また、gcloud CLI または Compute Engine API を使用して、鍵取り消し時にシャットダウンされる VM を作成するインスタンス テンプレートを構成することもできます。

コンソール

Cloud KMS 鍵が取り消されたときに、インスタンス テンプレートから作成された VM がシャットダウンするように構成するには、次の操作を行います。

  1. Cloud KMS 鍵で保護されているディスクを含む新しいインスタンス テンプレートの作成を開始します。
  2. [ネットワーキング、ディスク、セキュリティ、管理、単一テナンシー] メニューを開きます。
  3. [管理] セクションを開きます。
  4. [顧客管理の暗号鍵(CMEK)の取り消しポリシー] で [シャットダウン] を選択します。

gcloud

gcloud compute instance-templates create コマンドを使用してインスタンス テンプレートを作成し、フィールド --key-revocation-action-type=stop を設定します。

gcloud compute instance-templates create INSTANCE_TEMPLATE_NAME \
  --key-revocation-action-type=stop

API

instanceTemplates.insert メソッドを使用してインスタンス テンプレートを作成します。インスタンス テンプレートの API では、必要なすべての構成フィールドを明示的に定義する必要があります。このテンプレートから作成された VM を鍵取り消し時にシャットダウンする場合は、"keyRevocationActionType": "STOP" を指定します。たとえば、鍵取り消し時にシャットダウンされる VM を作成するために最小限必要なフィールドを持つインスタンス テンプレートは、次のようになります。

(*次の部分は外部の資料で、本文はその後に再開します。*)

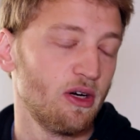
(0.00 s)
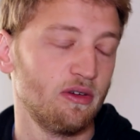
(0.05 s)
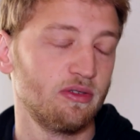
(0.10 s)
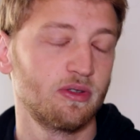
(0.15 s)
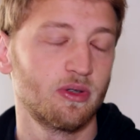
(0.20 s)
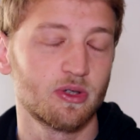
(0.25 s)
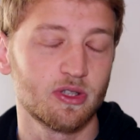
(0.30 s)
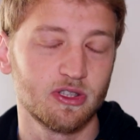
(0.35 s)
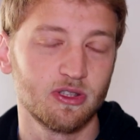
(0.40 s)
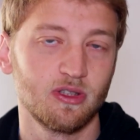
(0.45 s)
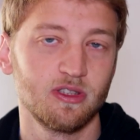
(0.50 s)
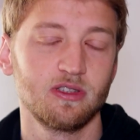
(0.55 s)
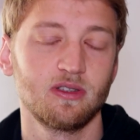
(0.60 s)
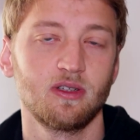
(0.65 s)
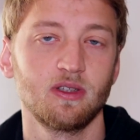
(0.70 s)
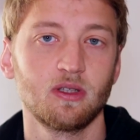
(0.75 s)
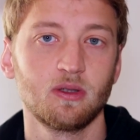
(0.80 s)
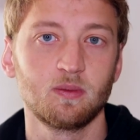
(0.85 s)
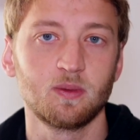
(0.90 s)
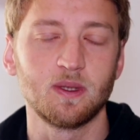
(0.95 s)
of course also
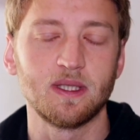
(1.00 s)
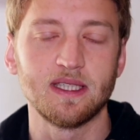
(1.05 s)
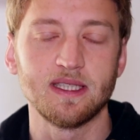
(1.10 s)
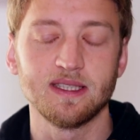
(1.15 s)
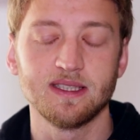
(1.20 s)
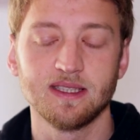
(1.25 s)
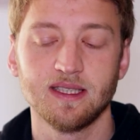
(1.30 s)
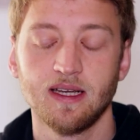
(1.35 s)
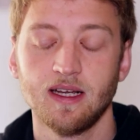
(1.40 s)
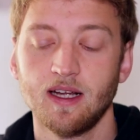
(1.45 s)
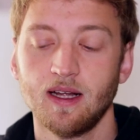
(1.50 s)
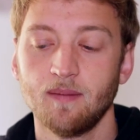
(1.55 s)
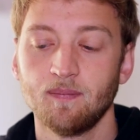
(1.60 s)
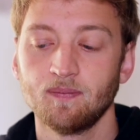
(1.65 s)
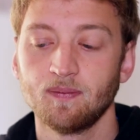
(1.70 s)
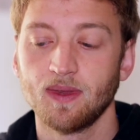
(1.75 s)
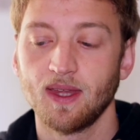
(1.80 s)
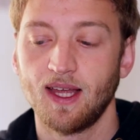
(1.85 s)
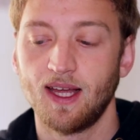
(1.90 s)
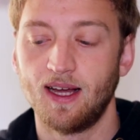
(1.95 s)
other brands.
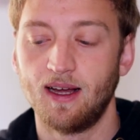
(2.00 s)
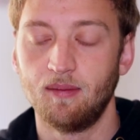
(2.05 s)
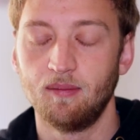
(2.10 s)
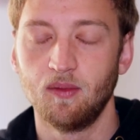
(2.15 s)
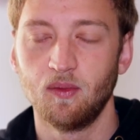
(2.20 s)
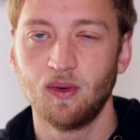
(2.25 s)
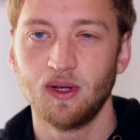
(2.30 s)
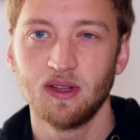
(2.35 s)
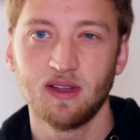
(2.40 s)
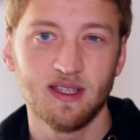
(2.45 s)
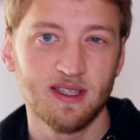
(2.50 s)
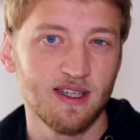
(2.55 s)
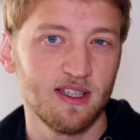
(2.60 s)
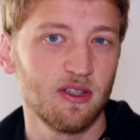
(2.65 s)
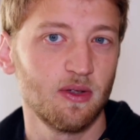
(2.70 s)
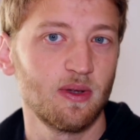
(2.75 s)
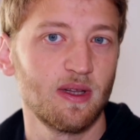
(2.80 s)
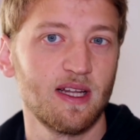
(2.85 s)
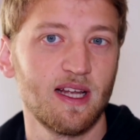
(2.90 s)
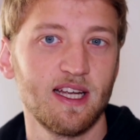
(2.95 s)
One thing I
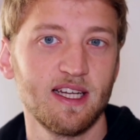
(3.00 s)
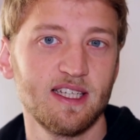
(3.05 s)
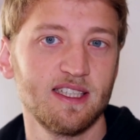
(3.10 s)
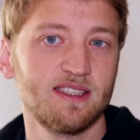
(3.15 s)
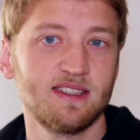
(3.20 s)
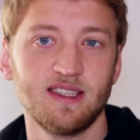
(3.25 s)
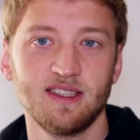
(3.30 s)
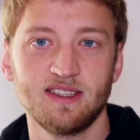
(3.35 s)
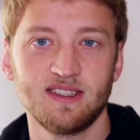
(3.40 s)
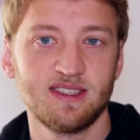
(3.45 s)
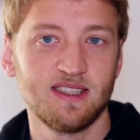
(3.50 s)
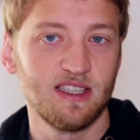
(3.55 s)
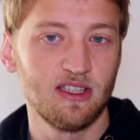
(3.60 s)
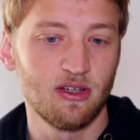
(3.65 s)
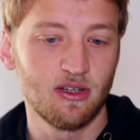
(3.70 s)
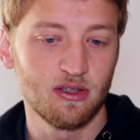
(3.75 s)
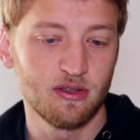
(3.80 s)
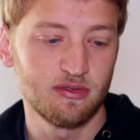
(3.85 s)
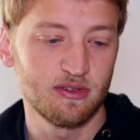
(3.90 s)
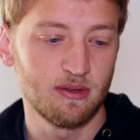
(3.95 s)
don't like is that still
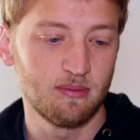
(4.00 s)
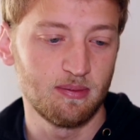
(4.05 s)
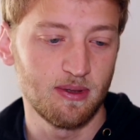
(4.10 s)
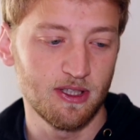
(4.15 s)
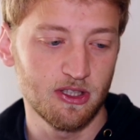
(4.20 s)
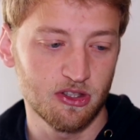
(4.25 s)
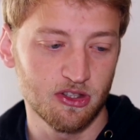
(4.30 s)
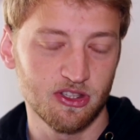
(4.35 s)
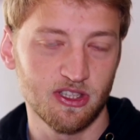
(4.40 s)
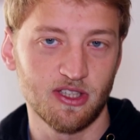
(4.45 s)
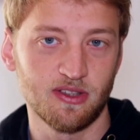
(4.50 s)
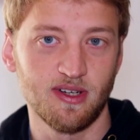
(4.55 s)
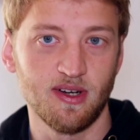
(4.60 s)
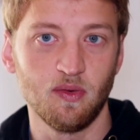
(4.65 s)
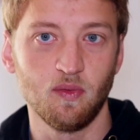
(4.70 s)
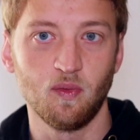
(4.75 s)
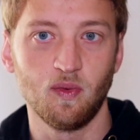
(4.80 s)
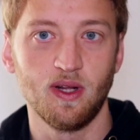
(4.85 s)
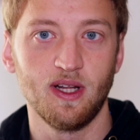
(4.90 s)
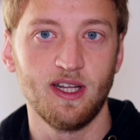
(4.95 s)
all of the pictures are
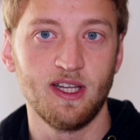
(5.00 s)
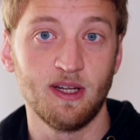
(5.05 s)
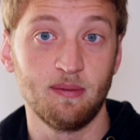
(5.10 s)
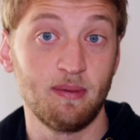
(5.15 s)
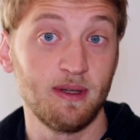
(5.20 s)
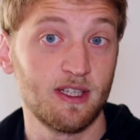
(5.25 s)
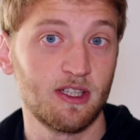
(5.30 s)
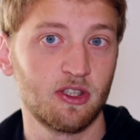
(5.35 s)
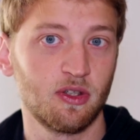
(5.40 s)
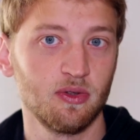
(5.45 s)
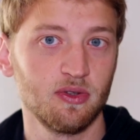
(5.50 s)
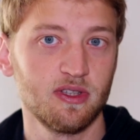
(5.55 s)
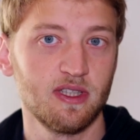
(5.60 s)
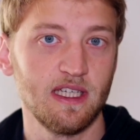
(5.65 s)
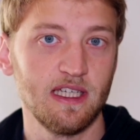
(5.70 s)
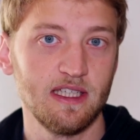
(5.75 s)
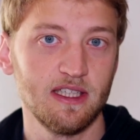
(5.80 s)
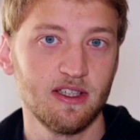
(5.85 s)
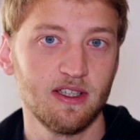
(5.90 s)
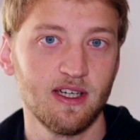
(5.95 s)
in a big
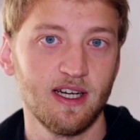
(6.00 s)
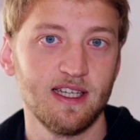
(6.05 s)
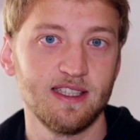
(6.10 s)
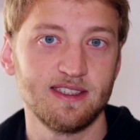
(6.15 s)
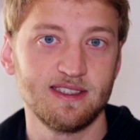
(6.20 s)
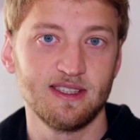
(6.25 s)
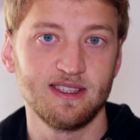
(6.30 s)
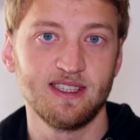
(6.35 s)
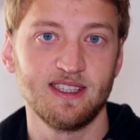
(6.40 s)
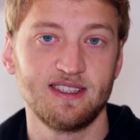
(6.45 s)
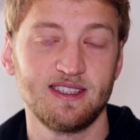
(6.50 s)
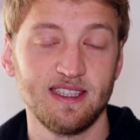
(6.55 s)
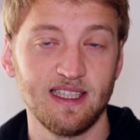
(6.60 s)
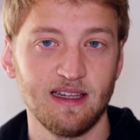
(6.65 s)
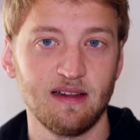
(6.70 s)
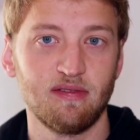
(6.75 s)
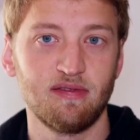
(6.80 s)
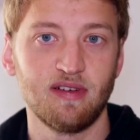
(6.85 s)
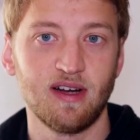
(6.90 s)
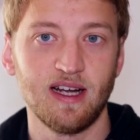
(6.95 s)
container as a
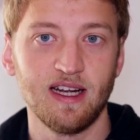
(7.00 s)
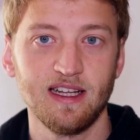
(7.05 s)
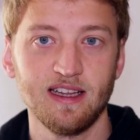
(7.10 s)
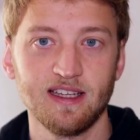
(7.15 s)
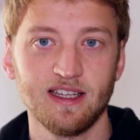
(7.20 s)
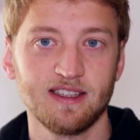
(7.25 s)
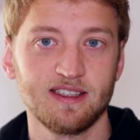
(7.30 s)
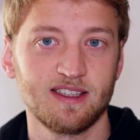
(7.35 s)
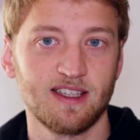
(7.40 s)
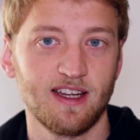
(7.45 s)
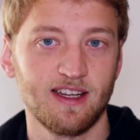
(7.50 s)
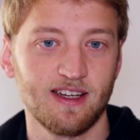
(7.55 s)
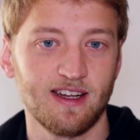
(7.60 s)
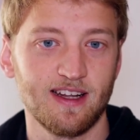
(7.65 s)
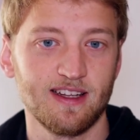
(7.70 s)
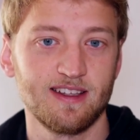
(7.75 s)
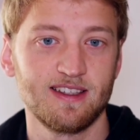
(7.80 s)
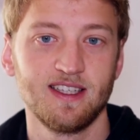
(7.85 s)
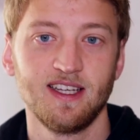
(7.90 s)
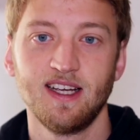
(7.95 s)
single file that can
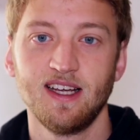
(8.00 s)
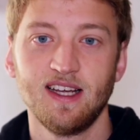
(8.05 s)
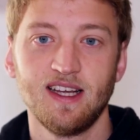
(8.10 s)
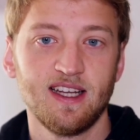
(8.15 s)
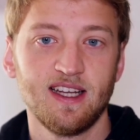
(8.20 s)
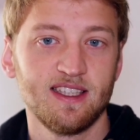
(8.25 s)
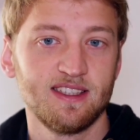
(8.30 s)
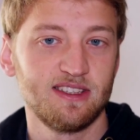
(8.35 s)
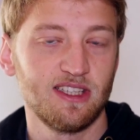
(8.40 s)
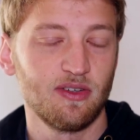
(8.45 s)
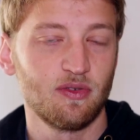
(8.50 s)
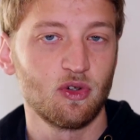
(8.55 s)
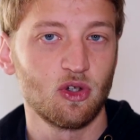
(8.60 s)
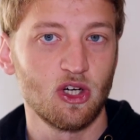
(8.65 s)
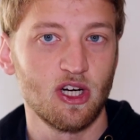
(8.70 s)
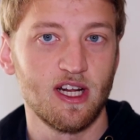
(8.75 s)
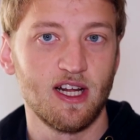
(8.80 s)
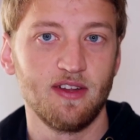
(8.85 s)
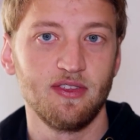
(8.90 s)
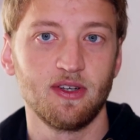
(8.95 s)
get
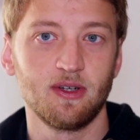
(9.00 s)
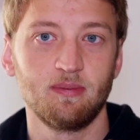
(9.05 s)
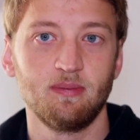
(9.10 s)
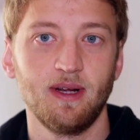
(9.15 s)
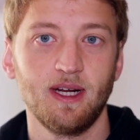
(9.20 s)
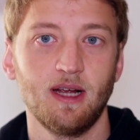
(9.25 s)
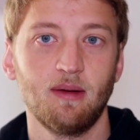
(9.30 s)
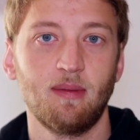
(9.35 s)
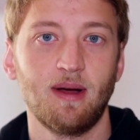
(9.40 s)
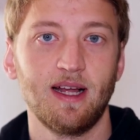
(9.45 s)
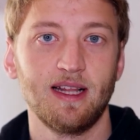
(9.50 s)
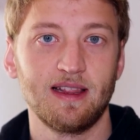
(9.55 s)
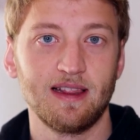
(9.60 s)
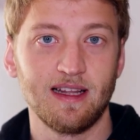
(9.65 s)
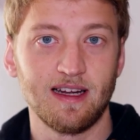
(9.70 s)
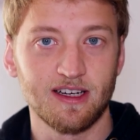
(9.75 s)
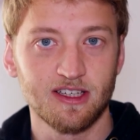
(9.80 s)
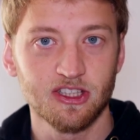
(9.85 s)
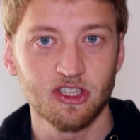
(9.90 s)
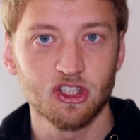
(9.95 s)
several hundred megabyte
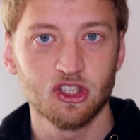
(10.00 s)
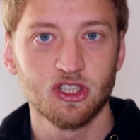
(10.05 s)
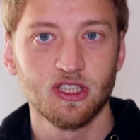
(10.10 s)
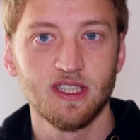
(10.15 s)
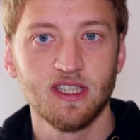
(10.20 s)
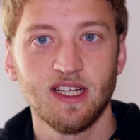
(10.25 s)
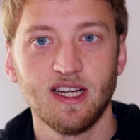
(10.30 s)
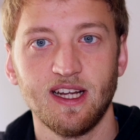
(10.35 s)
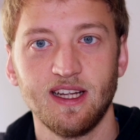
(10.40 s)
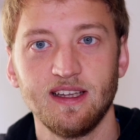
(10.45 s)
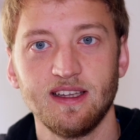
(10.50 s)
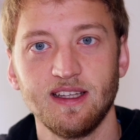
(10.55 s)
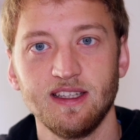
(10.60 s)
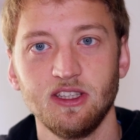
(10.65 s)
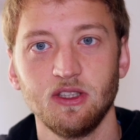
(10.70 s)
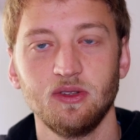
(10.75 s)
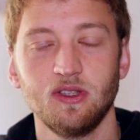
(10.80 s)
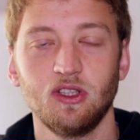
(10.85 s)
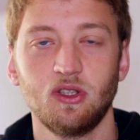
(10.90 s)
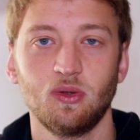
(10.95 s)
large, and
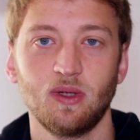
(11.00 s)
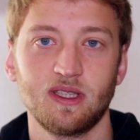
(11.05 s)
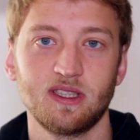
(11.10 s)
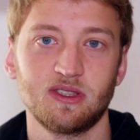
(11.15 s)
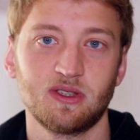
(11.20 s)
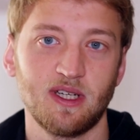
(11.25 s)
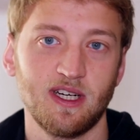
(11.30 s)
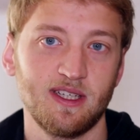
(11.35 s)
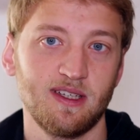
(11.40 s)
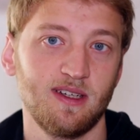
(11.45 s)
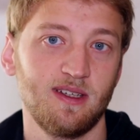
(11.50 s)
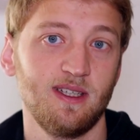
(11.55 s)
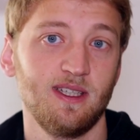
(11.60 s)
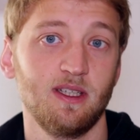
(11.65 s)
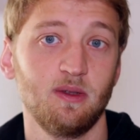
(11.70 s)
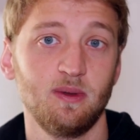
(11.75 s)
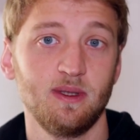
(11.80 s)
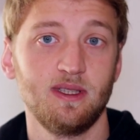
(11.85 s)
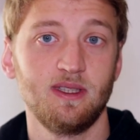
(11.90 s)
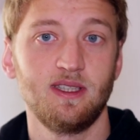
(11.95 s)
then you need to extract it
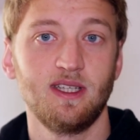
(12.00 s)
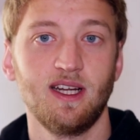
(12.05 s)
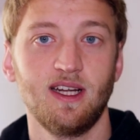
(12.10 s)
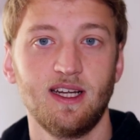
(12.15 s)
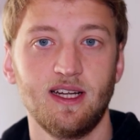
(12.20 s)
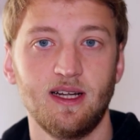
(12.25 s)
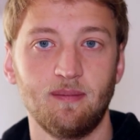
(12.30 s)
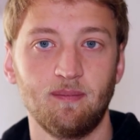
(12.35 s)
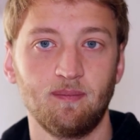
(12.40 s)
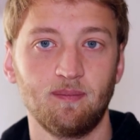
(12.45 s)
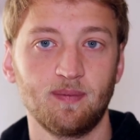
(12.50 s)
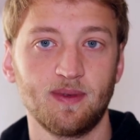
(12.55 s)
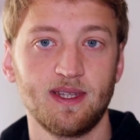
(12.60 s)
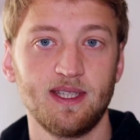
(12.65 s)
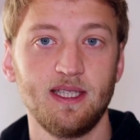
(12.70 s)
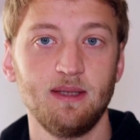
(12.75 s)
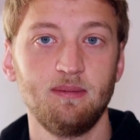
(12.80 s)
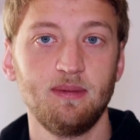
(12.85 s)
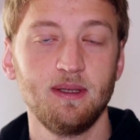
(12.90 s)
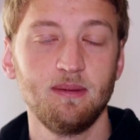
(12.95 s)
either with
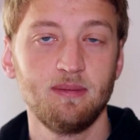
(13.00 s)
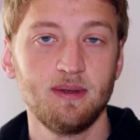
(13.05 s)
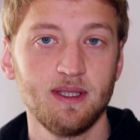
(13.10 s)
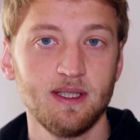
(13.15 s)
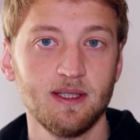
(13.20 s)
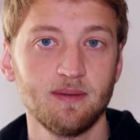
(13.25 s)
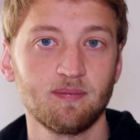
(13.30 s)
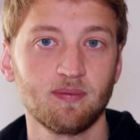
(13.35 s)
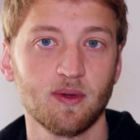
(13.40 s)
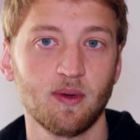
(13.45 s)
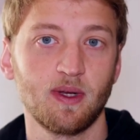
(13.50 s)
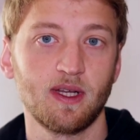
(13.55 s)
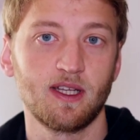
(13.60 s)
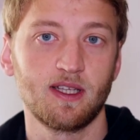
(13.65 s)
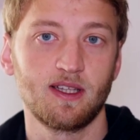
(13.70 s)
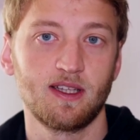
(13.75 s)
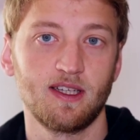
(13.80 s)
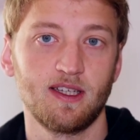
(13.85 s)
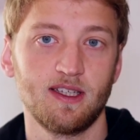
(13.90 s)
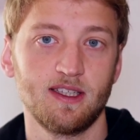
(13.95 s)
DPP,
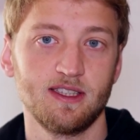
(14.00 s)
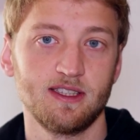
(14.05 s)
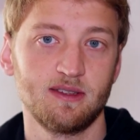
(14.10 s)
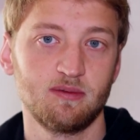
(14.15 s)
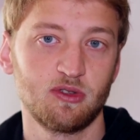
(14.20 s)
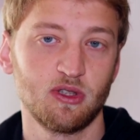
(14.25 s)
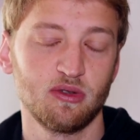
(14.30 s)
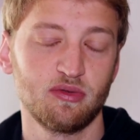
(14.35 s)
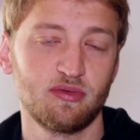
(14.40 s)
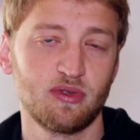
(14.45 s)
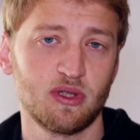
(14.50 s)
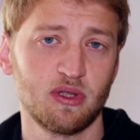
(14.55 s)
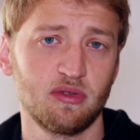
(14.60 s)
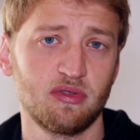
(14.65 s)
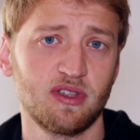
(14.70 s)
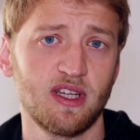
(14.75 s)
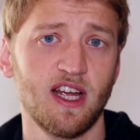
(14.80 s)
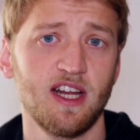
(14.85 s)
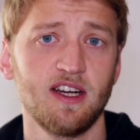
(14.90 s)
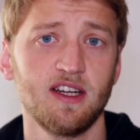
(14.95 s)
with the software
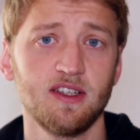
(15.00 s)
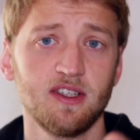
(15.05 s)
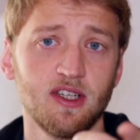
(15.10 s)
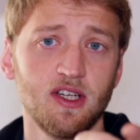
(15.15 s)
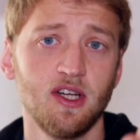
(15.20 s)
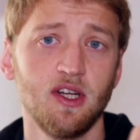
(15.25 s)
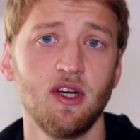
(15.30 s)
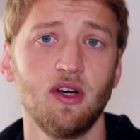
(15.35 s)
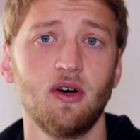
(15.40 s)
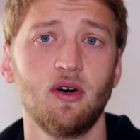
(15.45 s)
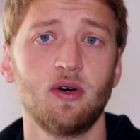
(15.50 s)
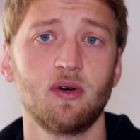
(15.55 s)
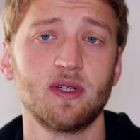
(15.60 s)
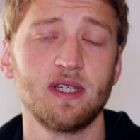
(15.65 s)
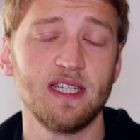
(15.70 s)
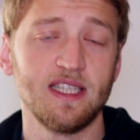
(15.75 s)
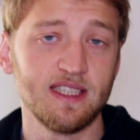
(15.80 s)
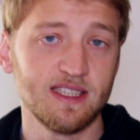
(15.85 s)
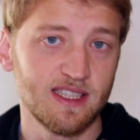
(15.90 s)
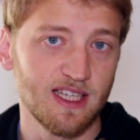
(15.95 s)
of Canon, or
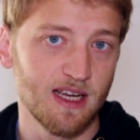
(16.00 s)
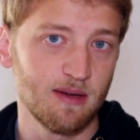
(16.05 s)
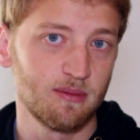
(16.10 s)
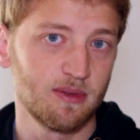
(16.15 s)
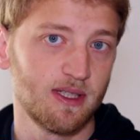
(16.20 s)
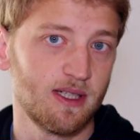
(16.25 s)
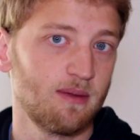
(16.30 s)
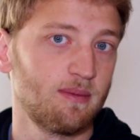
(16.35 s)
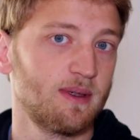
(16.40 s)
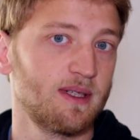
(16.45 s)
in camera.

POST https://compute.googleapis.com/compute/v1/projects/PROJECT_ID/zones/ZONE/instanceTemplates

{
  "name": "example-template",
  "properties": {
  "machineType": "e2-standard-4",
  "networkInterfaces": [
    {
      "network": "global/networks/default",
      "accessConfigs": [
        {
          "name": "external-IP",
          "type": "ONE_TO_ONE_NAT"
        }
      ]
    }
  ],
  "disks":
  [
    {
      "type": "PERSISTENT",
      "boot": true,
      "mode": "READ_WRITE",
      "initializeParams":
      {
        "sourceImage": "projects/debian-cloud/global/images/family/debian-9"
      }
    }
  ],
  "keyRevocationActionType": "STOP"
  }
}

Cloud KMS の取り消し時にシャットダウンされるように構成された VM を作成してから、Cloud KMS 鍵で暗号化された永続ディスクを作成してアタッチします。